Supplied material:
◆ ◆ ◆

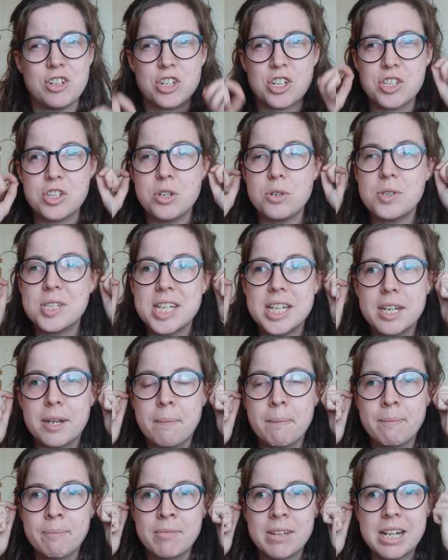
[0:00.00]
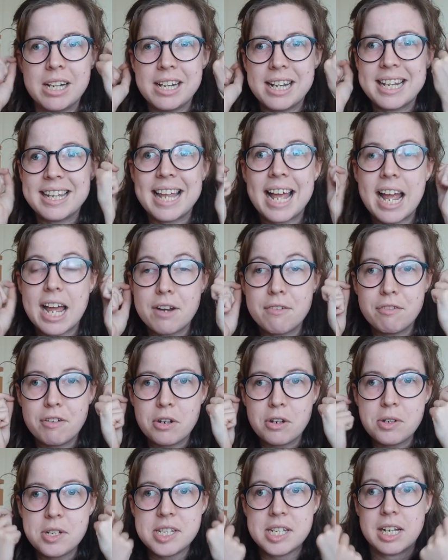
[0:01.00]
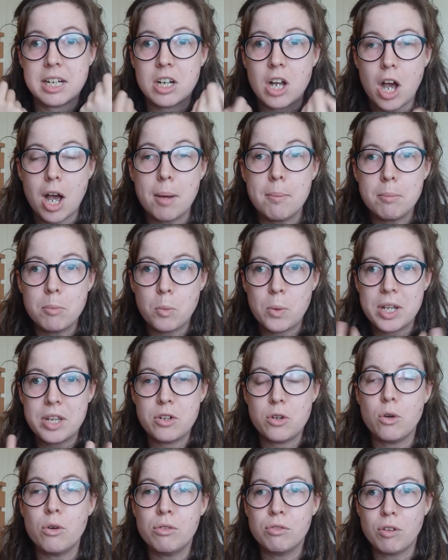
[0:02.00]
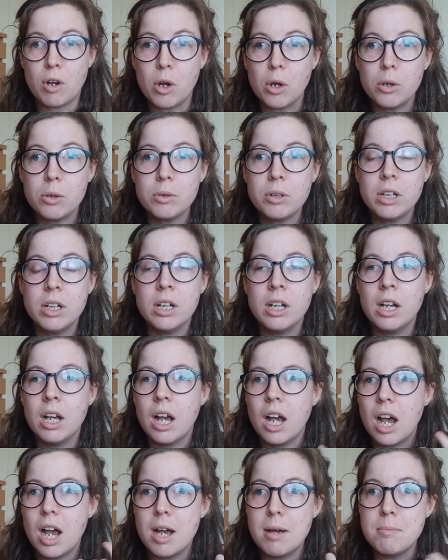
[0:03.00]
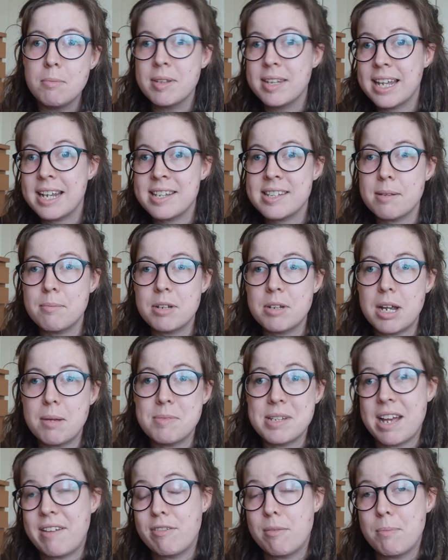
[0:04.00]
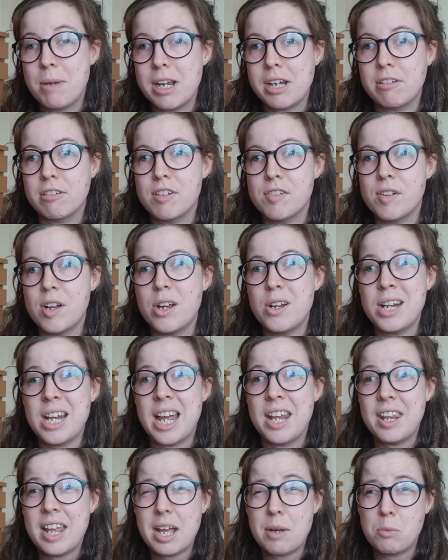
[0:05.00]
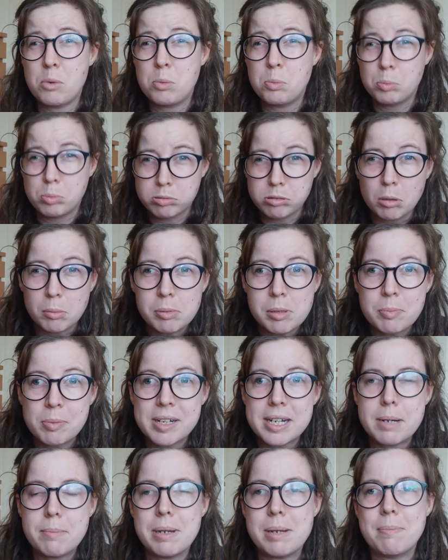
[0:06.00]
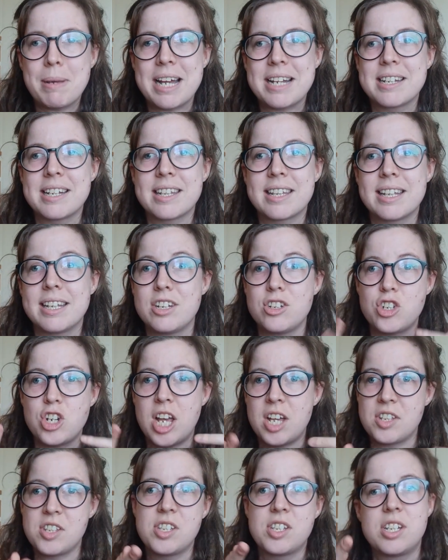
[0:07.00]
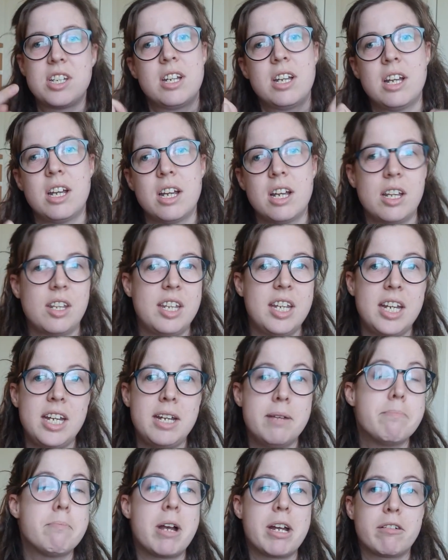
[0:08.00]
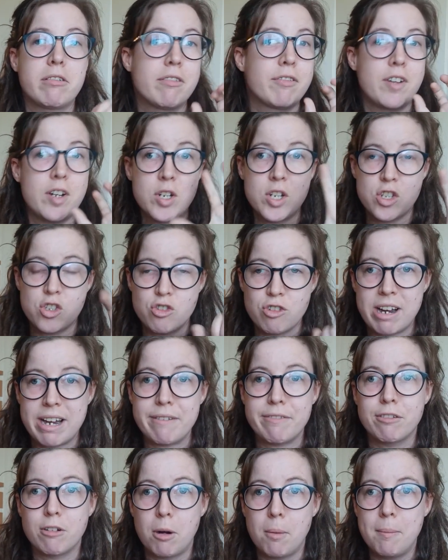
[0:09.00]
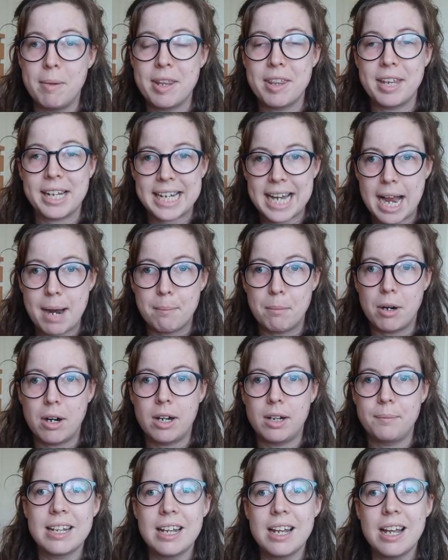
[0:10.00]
just using like the headphones that come with your phone. They sometimes have a microphone, and that will probably be better than just the microphone straight from the camera.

◆ ◆ ◆

Assigned task:
Omit the pictures and output all of the other material exactly.

Answer section:
[0:00.00]
[0:01.00]
[0:02.00]
[0:03.00]
[0:04.00]
[0:05.00]
[0:06.00]
[0:07.00]
[0:08.00]
[0:09.00]
[0:10.00]
just using like the headphones that come with your phone. They sometimes have a microphone, and that will probably be better than just the microphone straight from the camera.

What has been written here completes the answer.